→ **To do**: Restate each of the lines below word for word and drop every picture.

→ **Dataset entries**:
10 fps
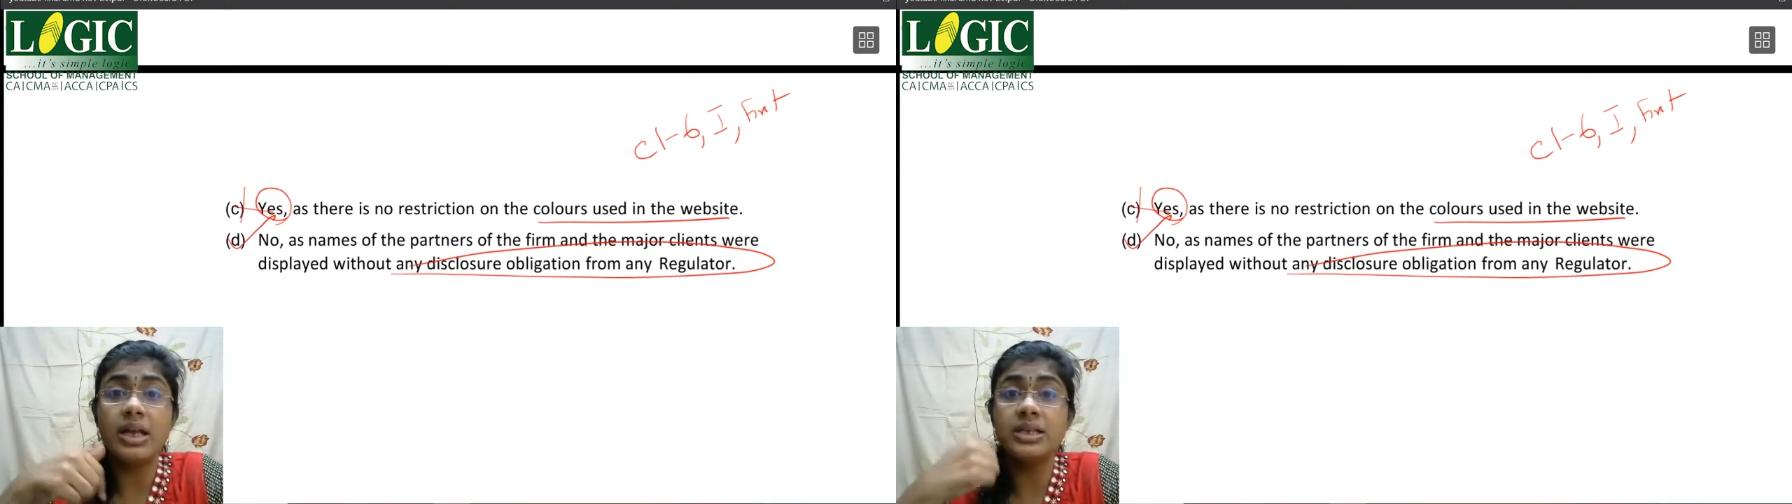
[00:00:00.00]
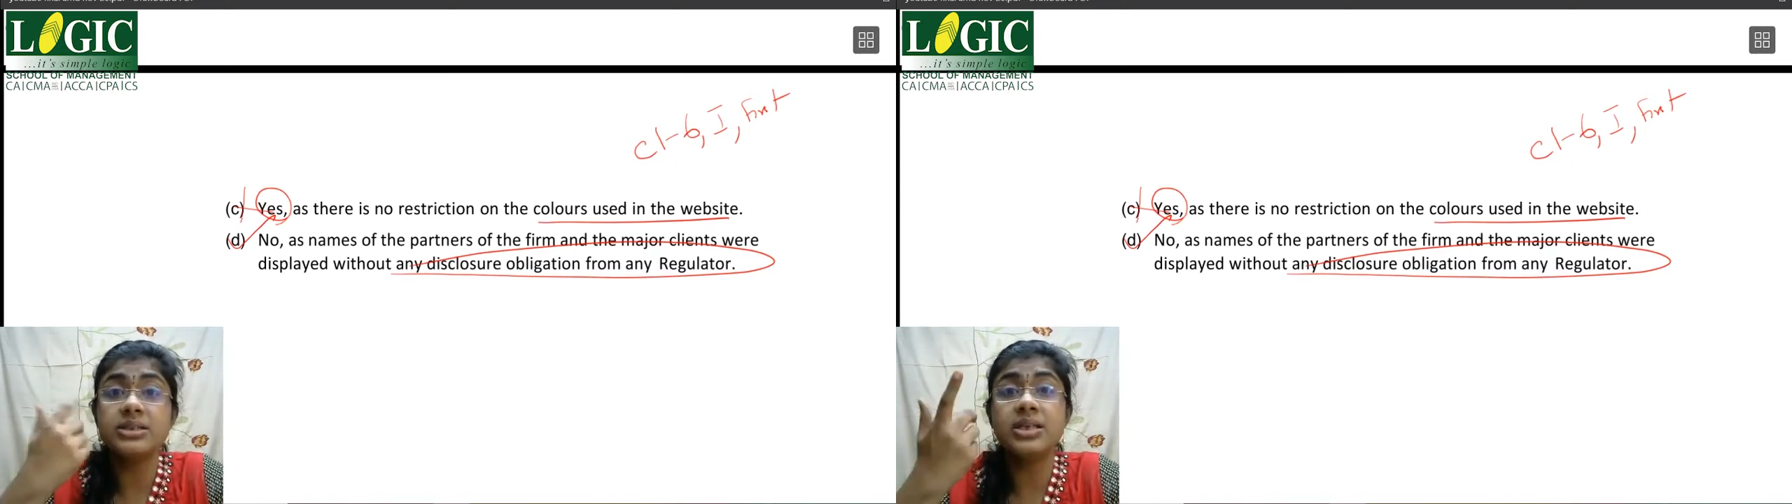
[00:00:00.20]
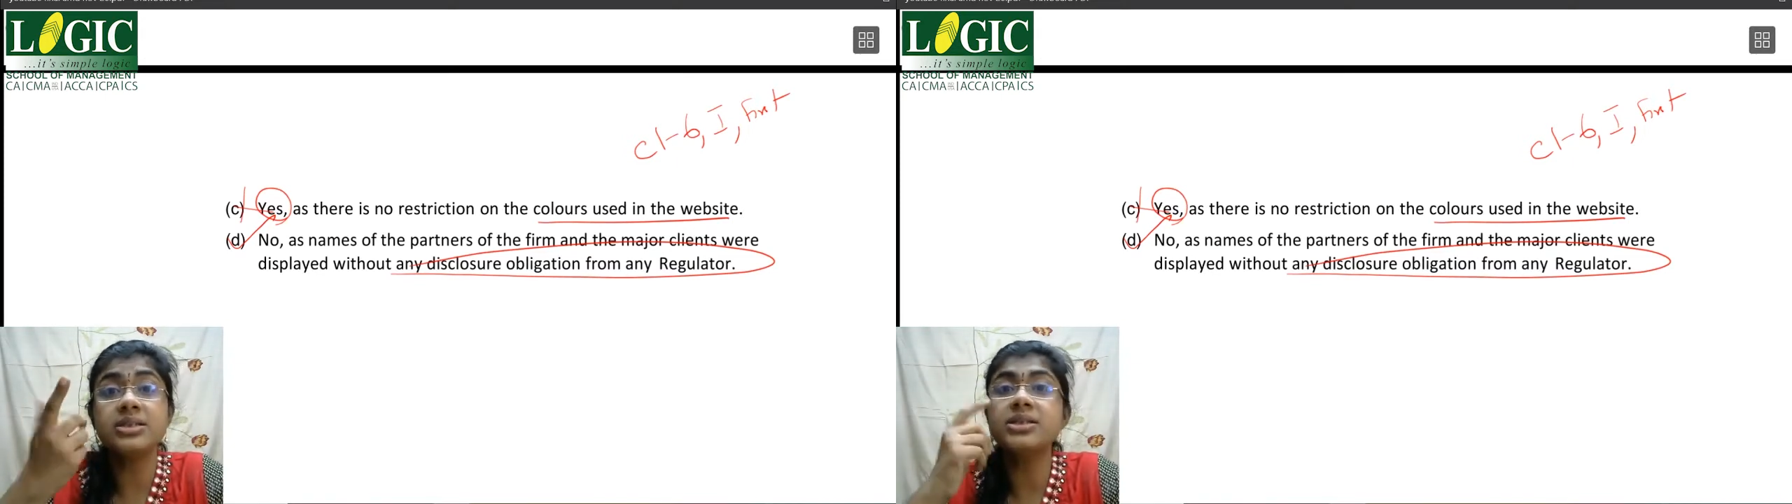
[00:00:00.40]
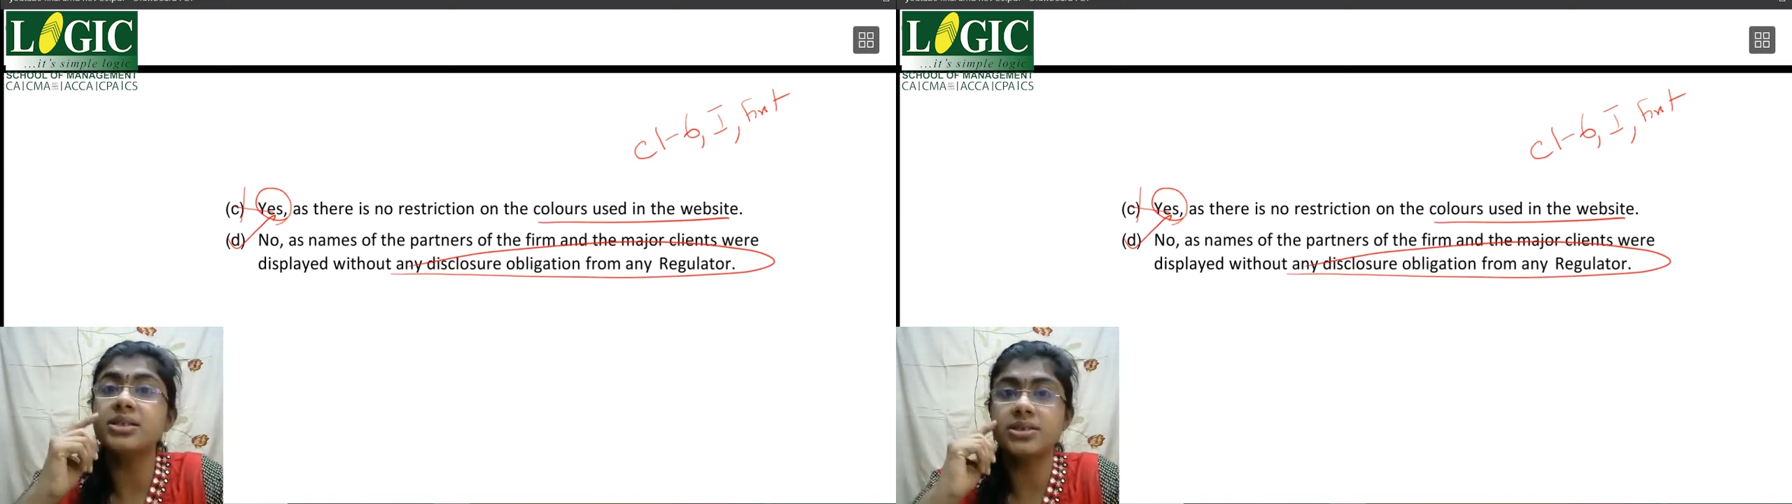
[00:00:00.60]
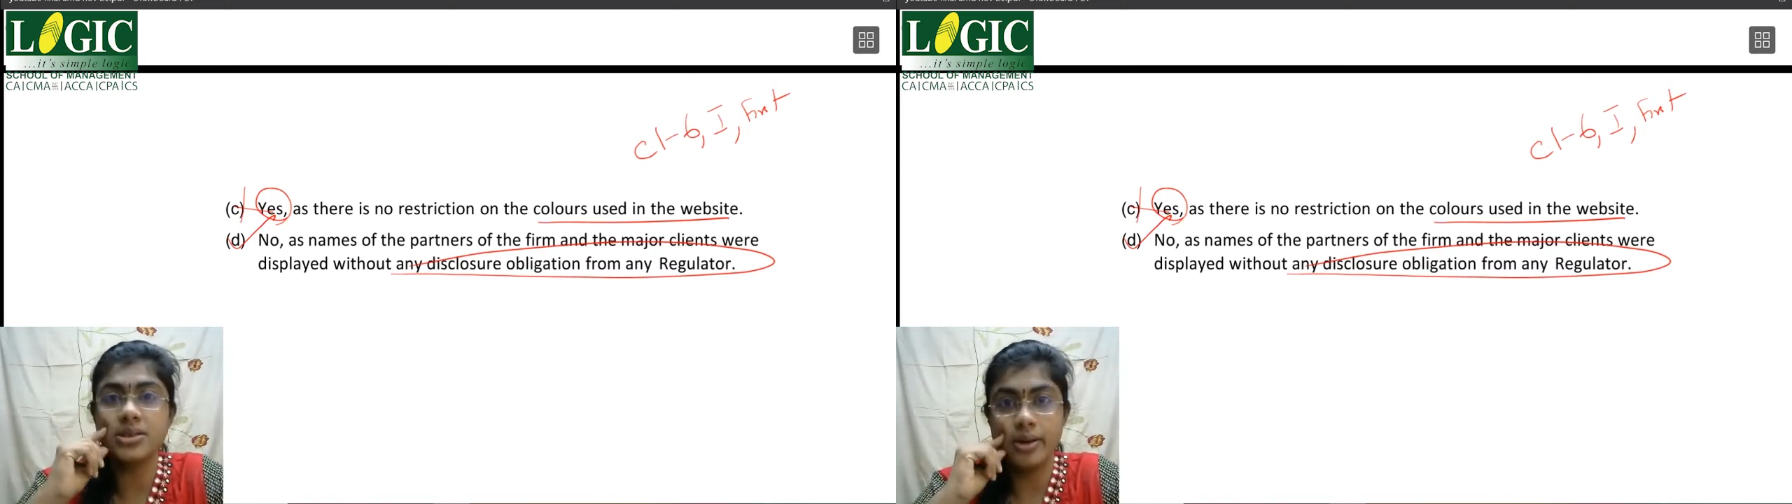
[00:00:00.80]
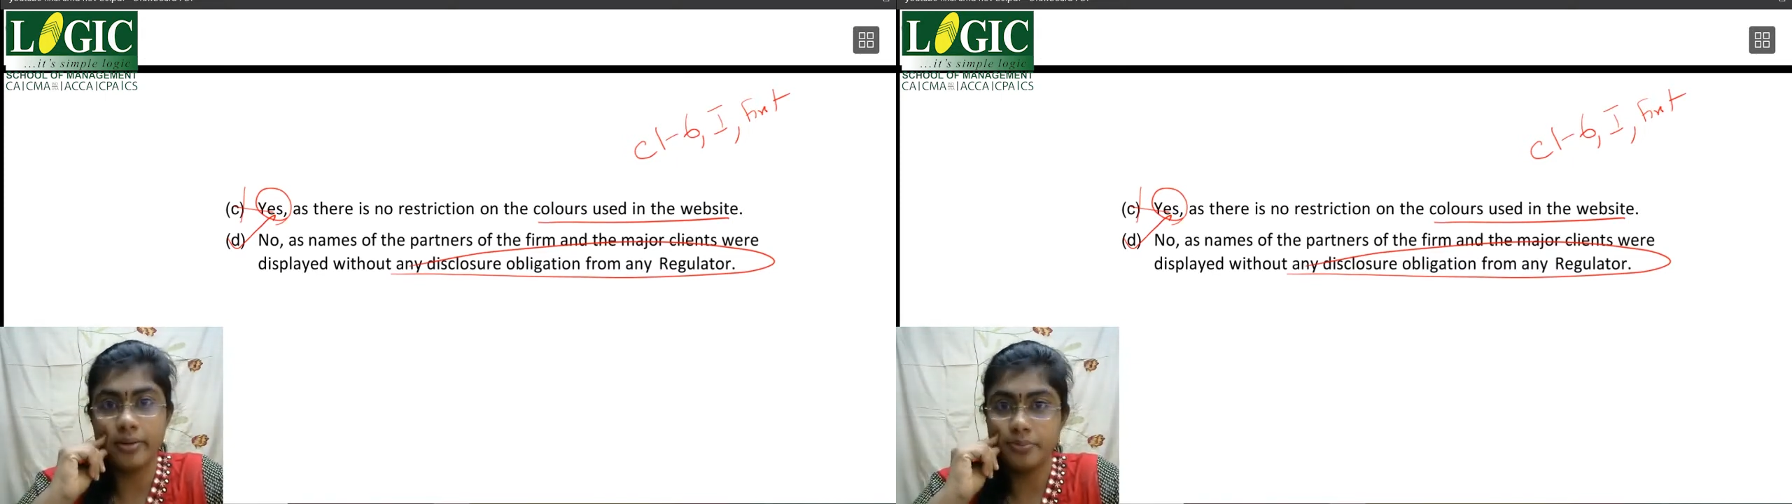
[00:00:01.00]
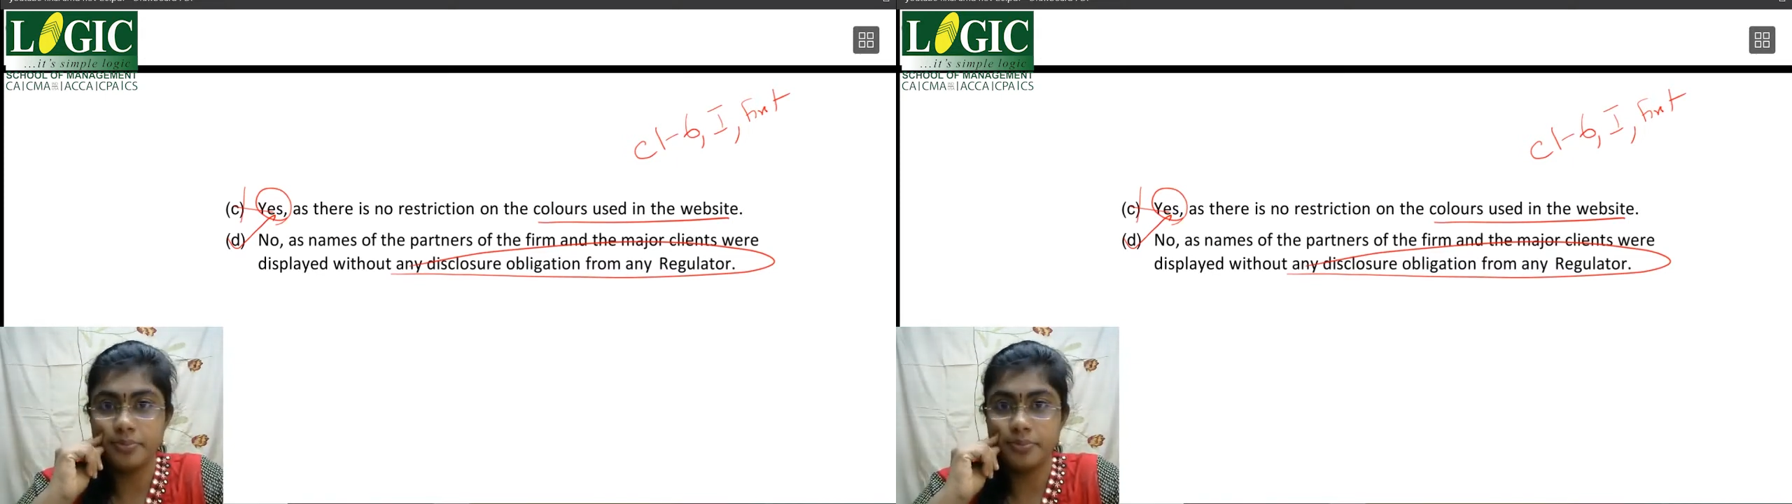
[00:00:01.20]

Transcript: SA 610.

→ **The completed task**:
10 fps
[00:00:00.00]
[00:00:00.20]
[00:00:00.40]
[00:00:00.60]
[00:00:00.80]
[00:00:01.00]
[00:00:01.20]

Transcript: SA 610.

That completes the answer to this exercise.